The Isle of Demons is a phantom island once associated with Quirpon Island, Newfoundland, in Canada. It was generally shown as two islands. It began appearing on maps in the beginning of the 16th century and disappeared in the mid-17th century. It could also simply be a translation from First Nations people who often avoided areas where a person had died, believing it was haunted by spirits. This results in many islands with the same reference.

It was believed that the island was populated by demons and wild beasts which would torment and attack any ships that passed or anyone that was foolish enough to wander onto the island. A French noblewoman, Marguerite de La Rocque, was marooned on an island in the mid-16th century, allegedly because of an affair with a young man on her ship. This island is a possible site of their abandonment, and residents and visitors have claimed to see the couple. Across the centuries, many historians, novelists, poets and singers have retold the story of Marguerite abandoned on the island. It is believed now that the island of the marooning is most likely Harrington Harbour, Quebec.
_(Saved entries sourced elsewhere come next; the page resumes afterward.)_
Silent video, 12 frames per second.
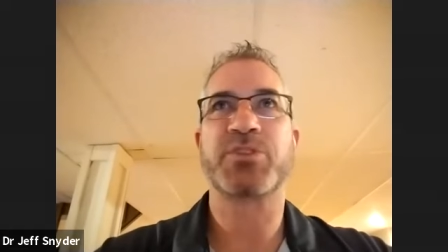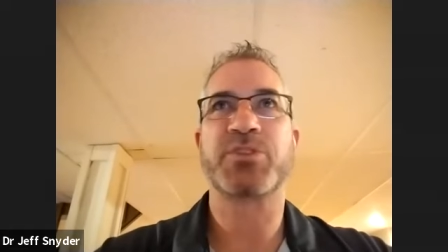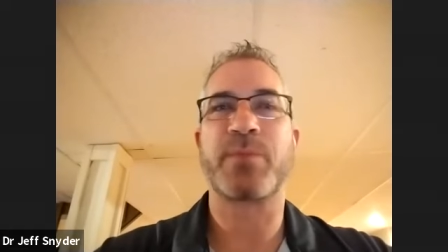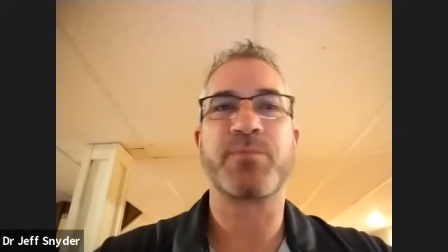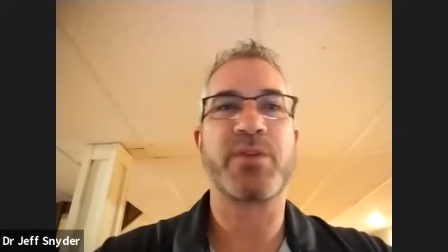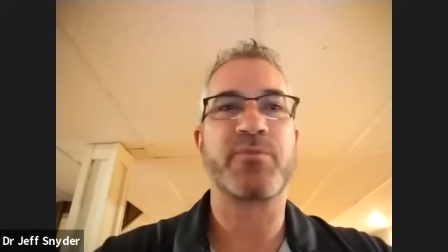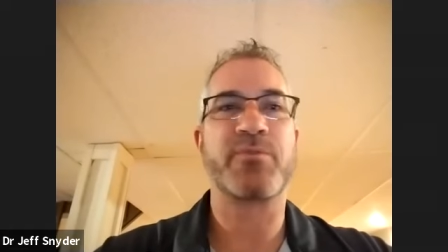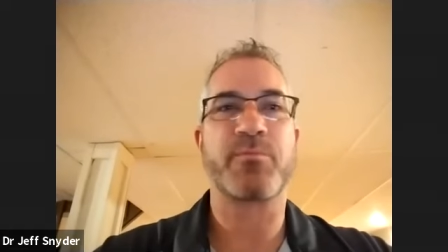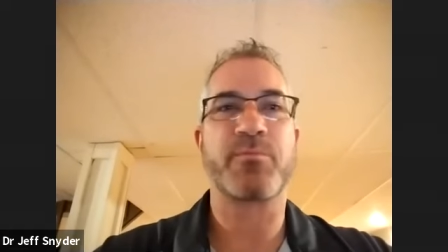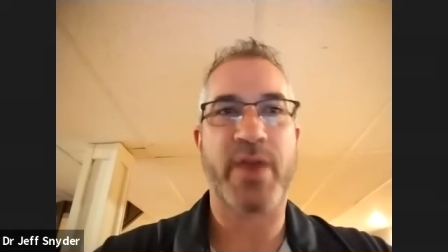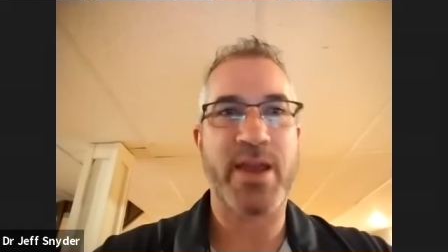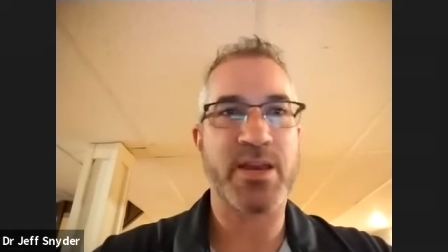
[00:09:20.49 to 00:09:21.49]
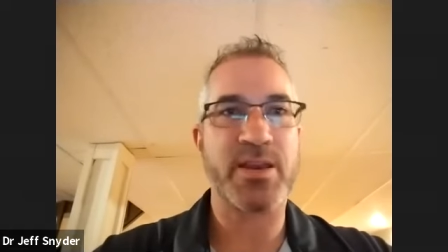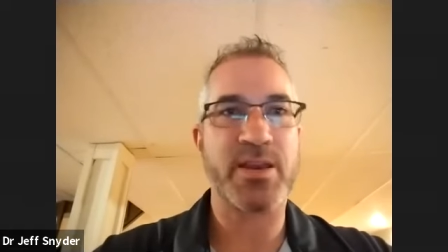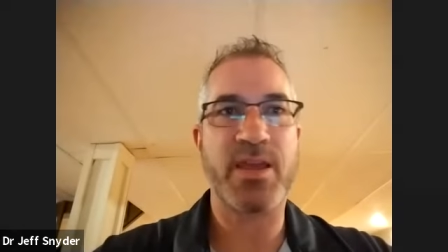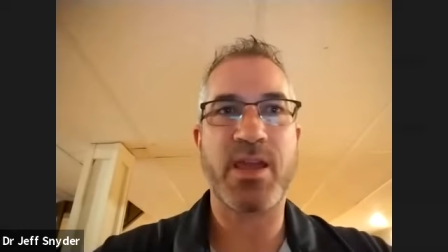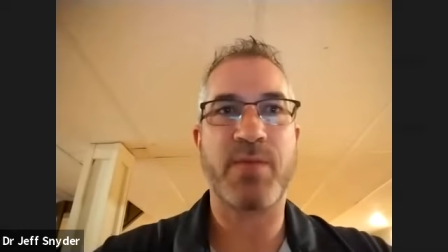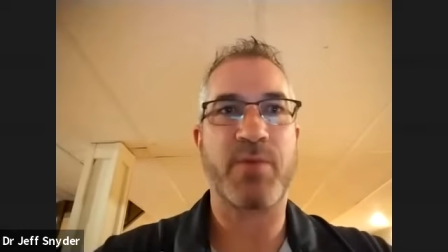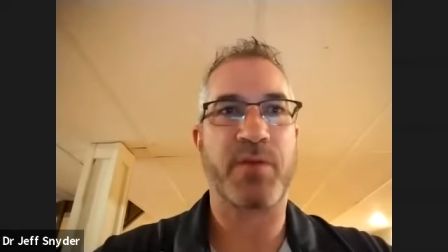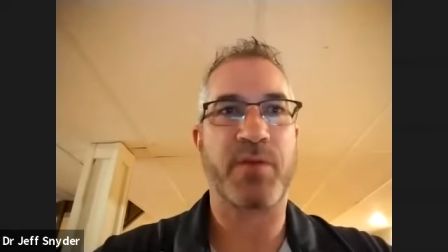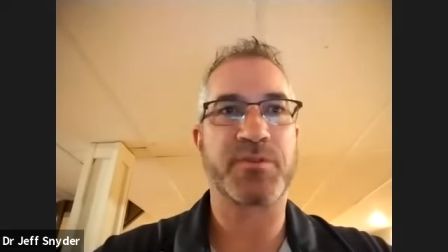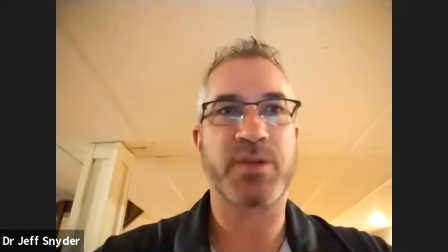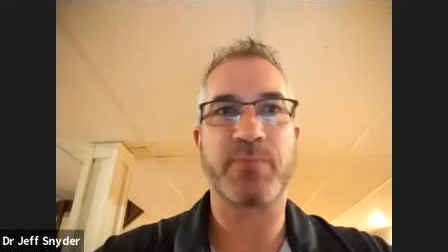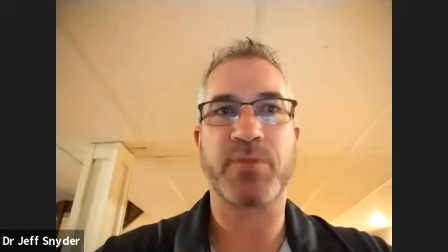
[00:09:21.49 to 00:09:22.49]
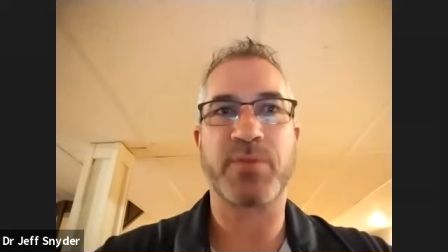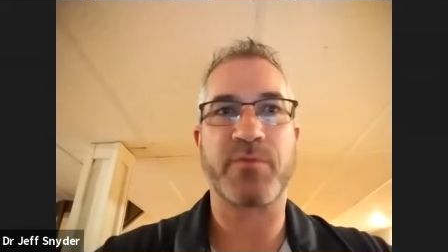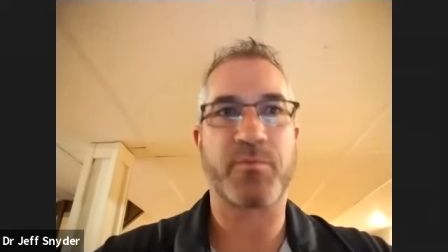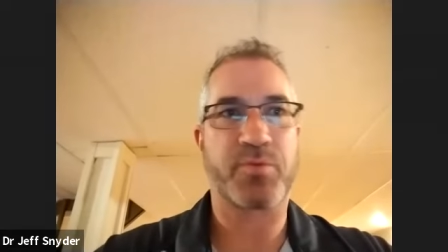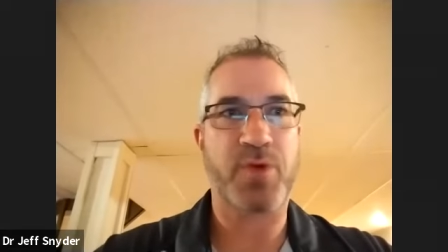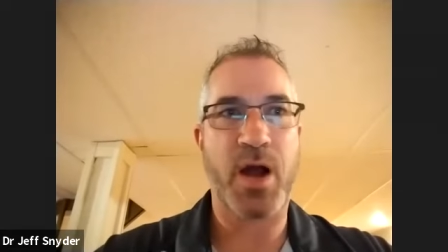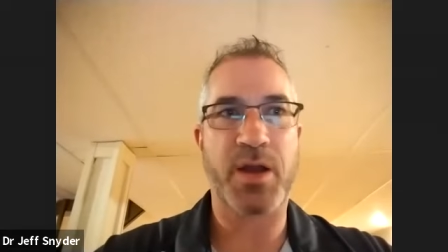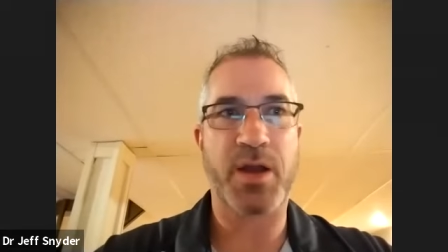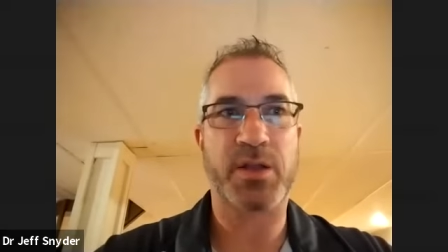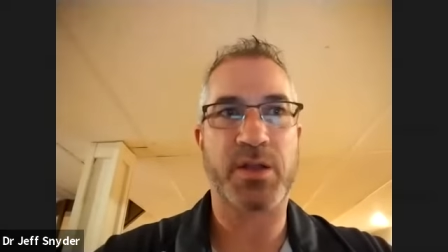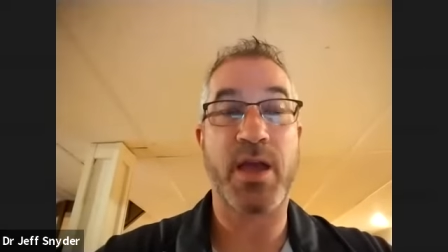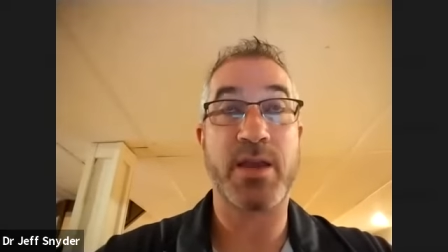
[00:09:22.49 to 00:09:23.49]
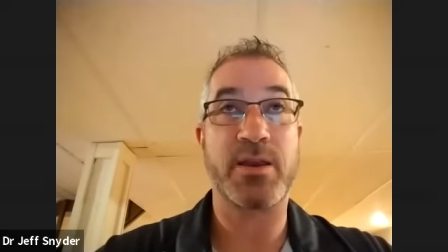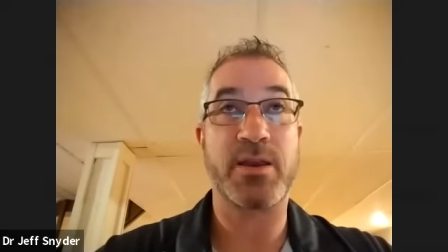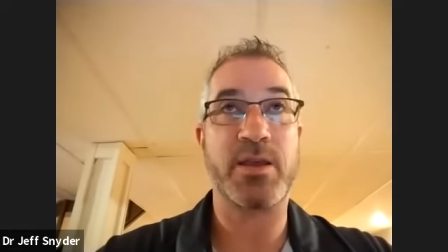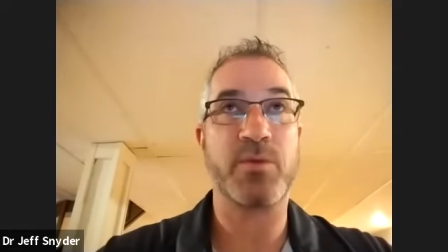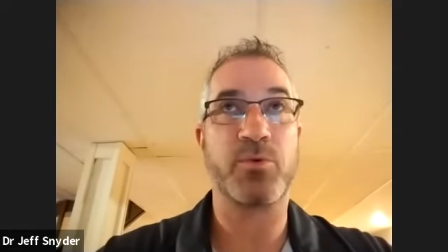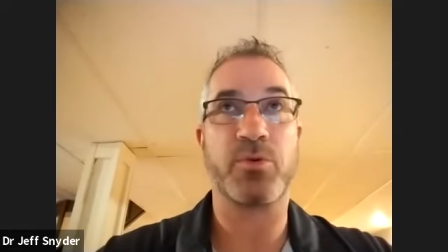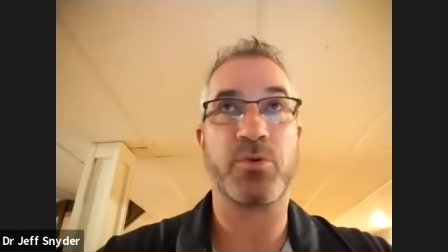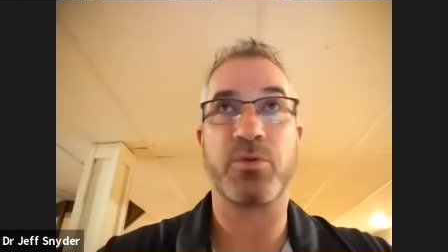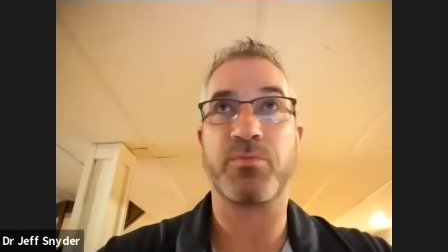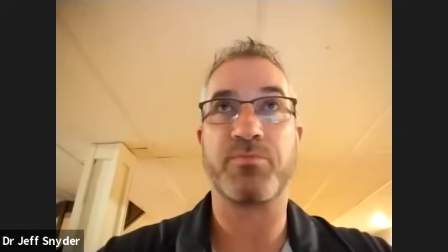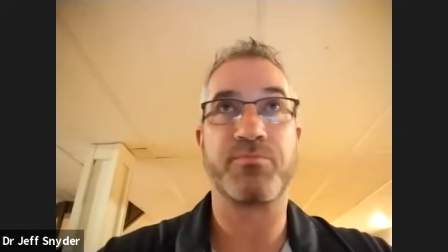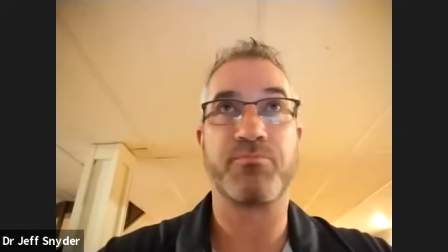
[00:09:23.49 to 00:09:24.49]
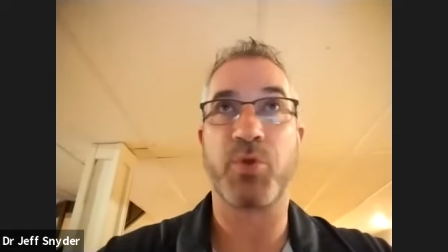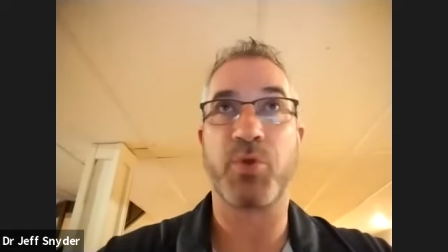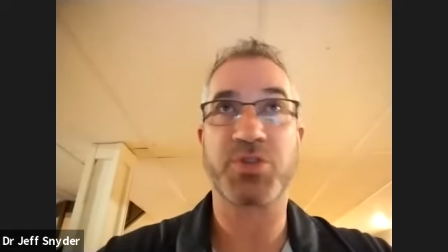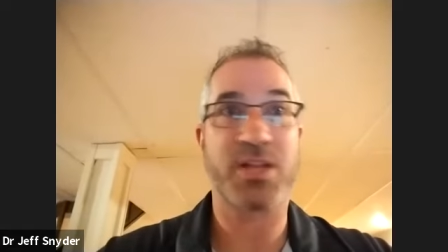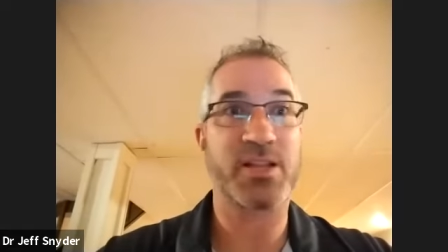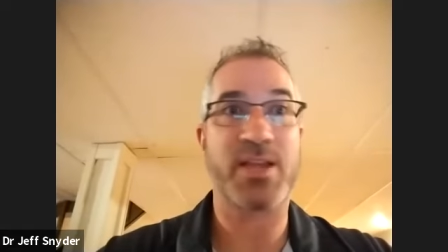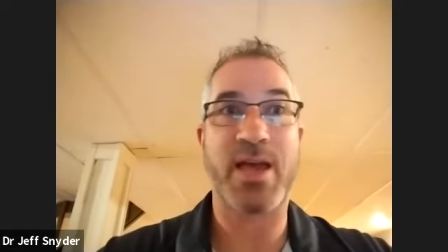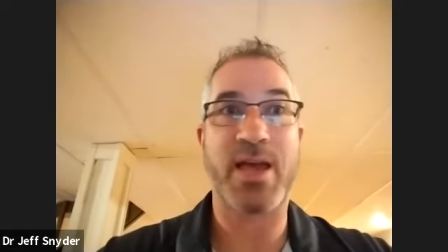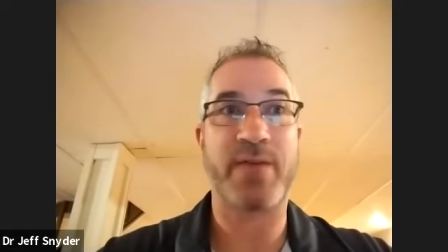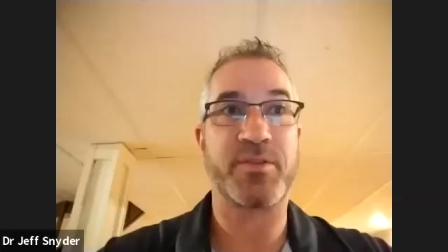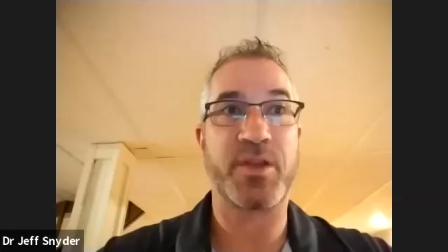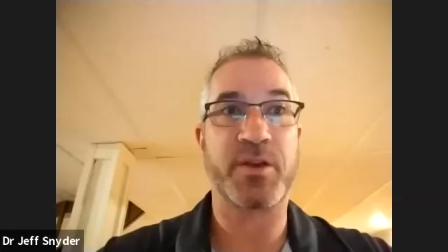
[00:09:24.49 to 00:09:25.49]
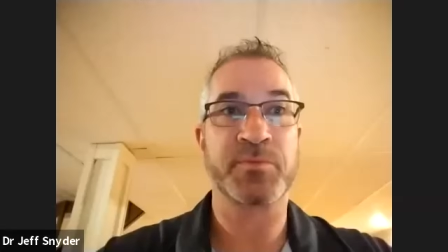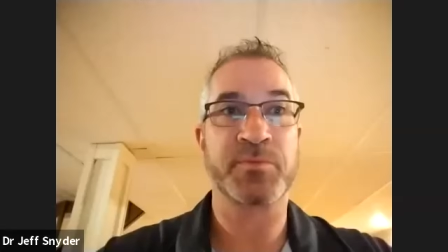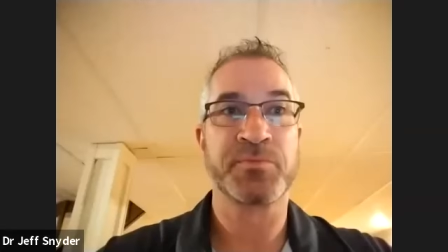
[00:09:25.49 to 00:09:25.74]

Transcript: some given brand name of some given product, and it will most likely have it there.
The Isle of Demons first appears in the 1508 map of Johannes Ruysch. It may simply be a relocated version of the older legendary island of Satanazes ("Devils" in Portuguese) that was normally depicted in 15th century maps in the middle of the Atlantic Ocean just north of Antillia. With the Atlantic better mapped with the trans-oceanic voyages of the 1490s, Ruysch may simply have transplanted old Satanazes to a more suitable location.

 
The Isle of Demons continues to appear as late as the 1556 map of "La Nueva Francia" by Giacomo Gastaldi – that is, after Jacques Cartier's expeditions (1534, 1535, 1541) had explored much of Newfoundland and the Gulf of St. Lawrence. The "Isola de Demoni" is depicted by Gastaldi as a substantially large island roughly encompassing northern Newfoundland, with figurative depictions of flying demons.